I look over at the hospital window. “It’s not my first instinct to do that. But I swear I’ll try harder in future. Forgive me?”

“I think we just deal with things in such very different ways and I …”

“We’ll learn,” I say, squeezing her fingers. “Learn how to adapt to each other. Yeah? That’s if you forgive me, of course.” I give her my best winning smile, and she laughs, nodding.

“I actually came back to the apartment this morning to sort things out with you, and then you were gone and I was worried. All your phones were there.” She shakes her head. “Everything was where I left it, and you never go out without at least one phone. I called Janus and Jo, and we called Steve and he did some asking around. Darren too.”

My God, these guys.

“I know I’ve said this to you before, and you’ve no reason to believe me more now than then, but I am so done with this, Kate. Just seeing all those people at the squat this morning—that’s not my life. The experimenting wasn’t really either, despite the relief it gave from the thoughts and the sheer barrage of bullshit in my head sometimes. I feel like I was trying to live Zach’s life for him, to honor him and his choices in some fucked-up way. Deal with the guilt that I got away, and he didn’t. I don’t know. But whatever, it’s not me now. Perhaps it never was. I’m going to get some counselling, see if I can’t unpack it all a little.”

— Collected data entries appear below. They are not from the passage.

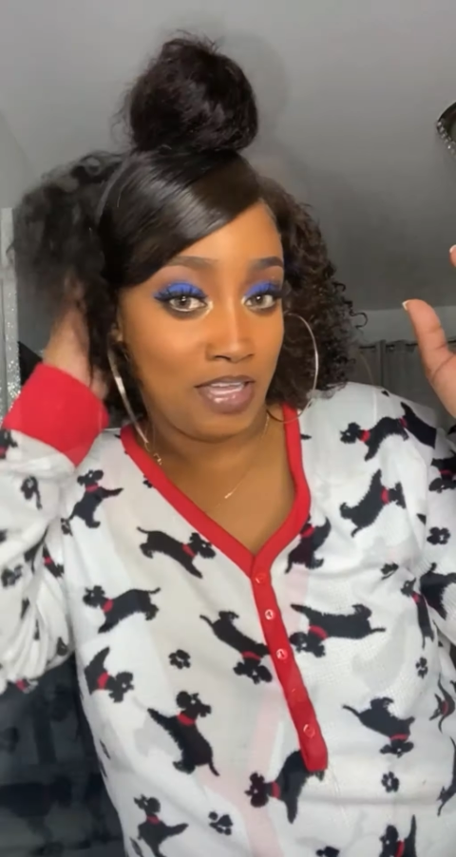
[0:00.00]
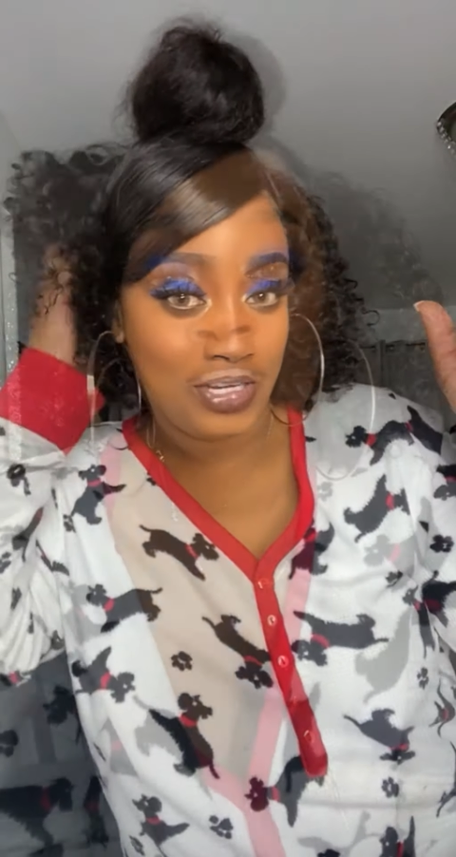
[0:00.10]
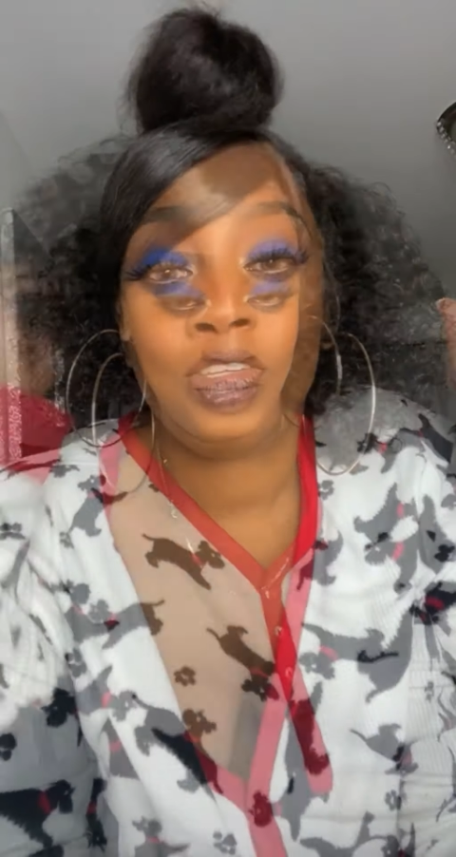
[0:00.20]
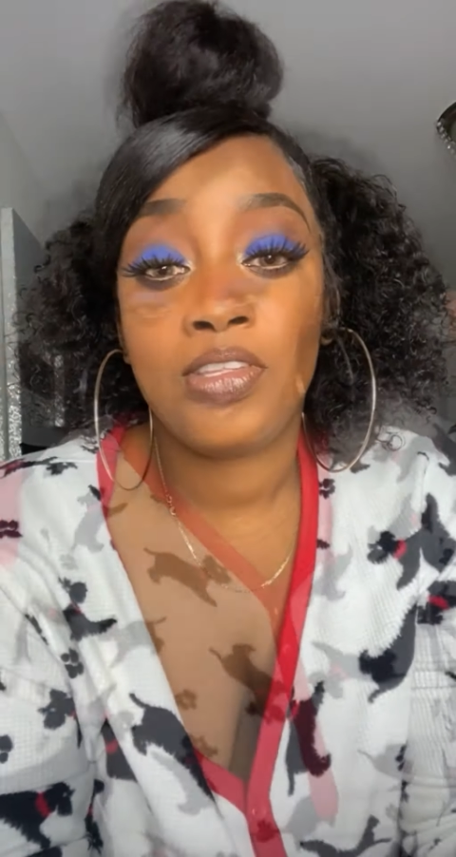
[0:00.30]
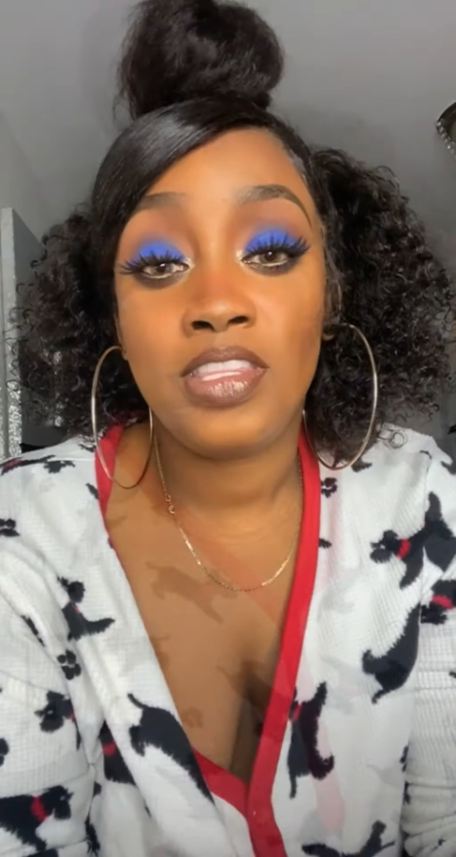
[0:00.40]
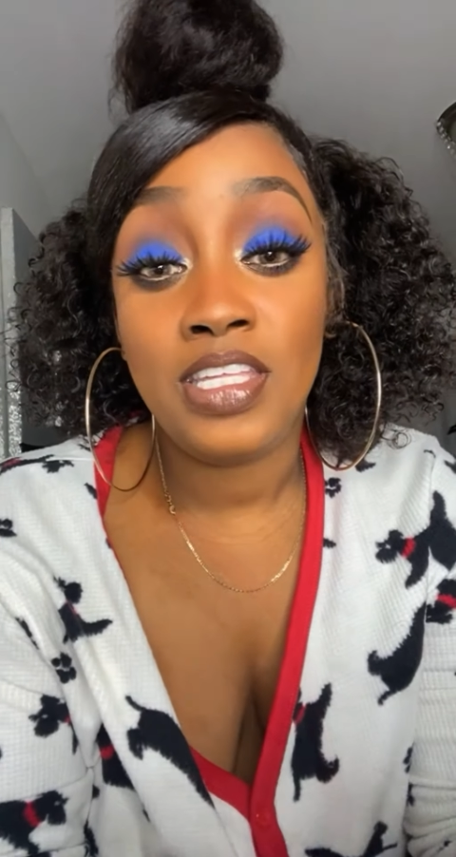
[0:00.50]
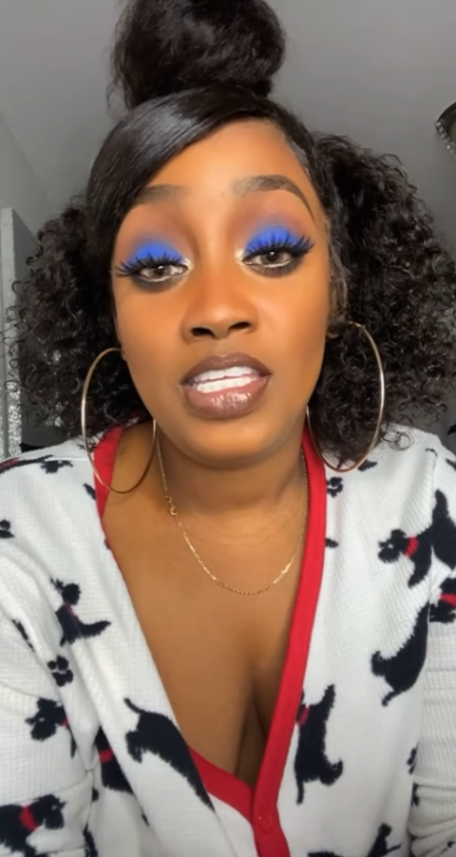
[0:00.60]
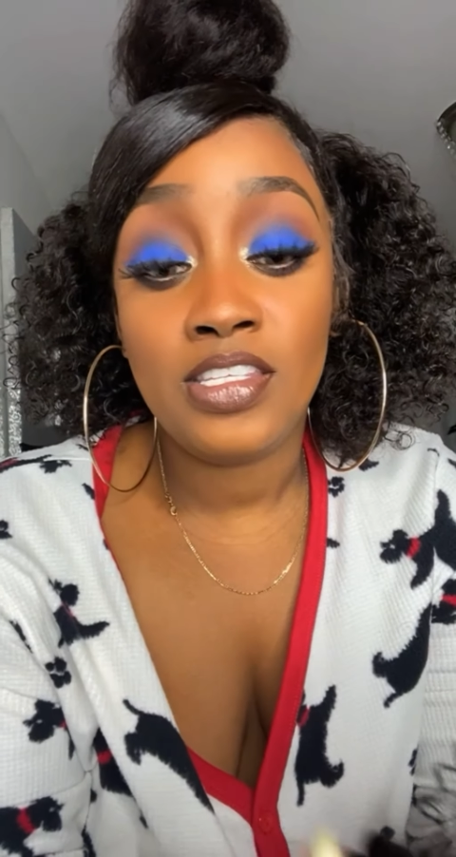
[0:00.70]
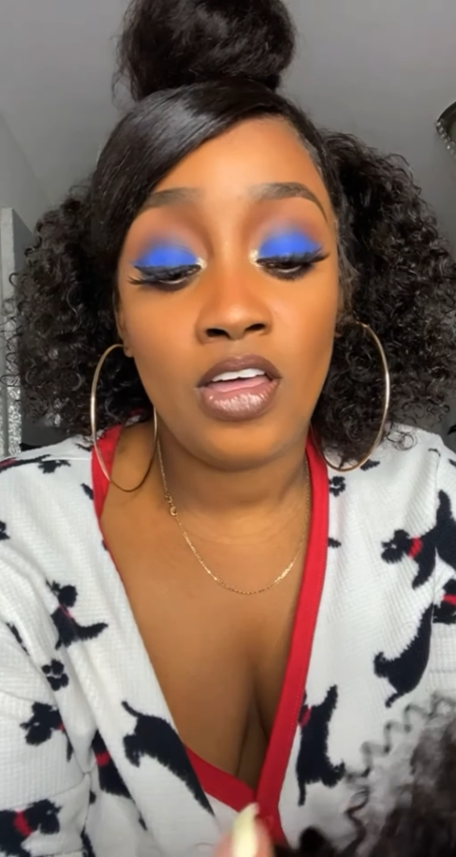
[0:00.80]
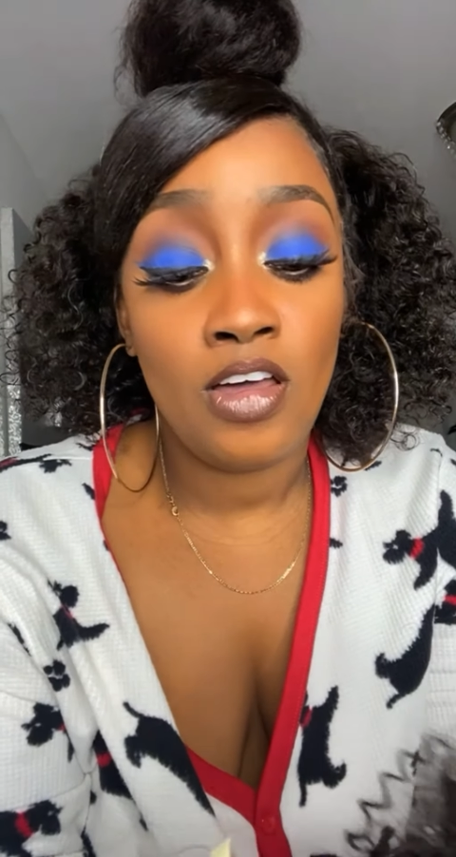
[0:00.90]
So
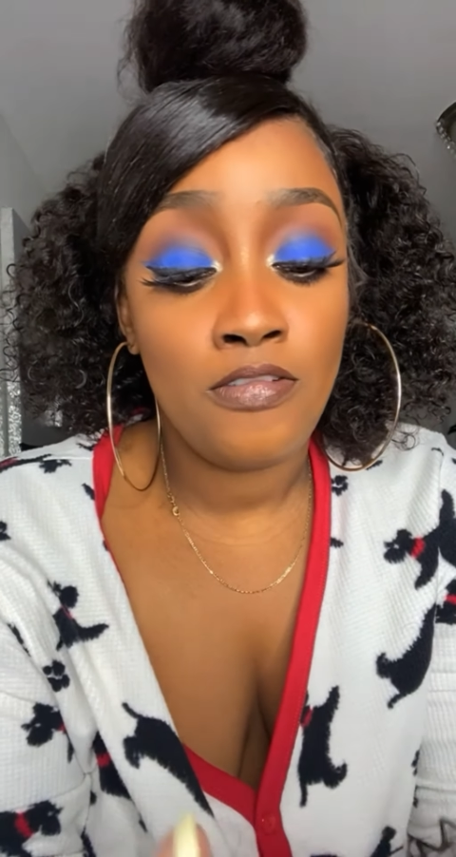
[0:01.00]
these are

She gives me a tired smile. “That sounds like a good decision. What happened on the wasteland this morning? Janus is beside himself. Me too actually if I’m honest for leaving you.”

Oh God. I groan. “I don’t know how I got there. I don’t remember leaving the apartment, but I woke up there this morning. I hung around for a bit, had coffee with one of the old-timers there, and then …” The whole odd conversation burns through me. “One of the guys followed me when I left. Things were swimming in and out; I wonder if they put something in my coffee. But, Kate, he said, ‘to mind my own business, to keep my nose out of South Africa.’ It’s something to do with the digging I’ve been doing on this job.”

Her eyes go wide. She gets up and paces away from the bed. “You said that my father’s company was involved in that. Please tell me this isn’t something to do with myfather?”

“I don’t know. I uncovered a huge amount of information about bribes from Xeracorp going back decades. They’ve been paying off politicians there for years.”

“I’m going to fucking kill him.” Then her face suddenly falls and her hands flutter to her cheeks. “Oh my God, I told him you could hack into anything. This is my fault.”

I frown at her. “When did you tell him that?”

“When I went to see him about Josh.” Her voice comes out small. “Oh, what did I do?”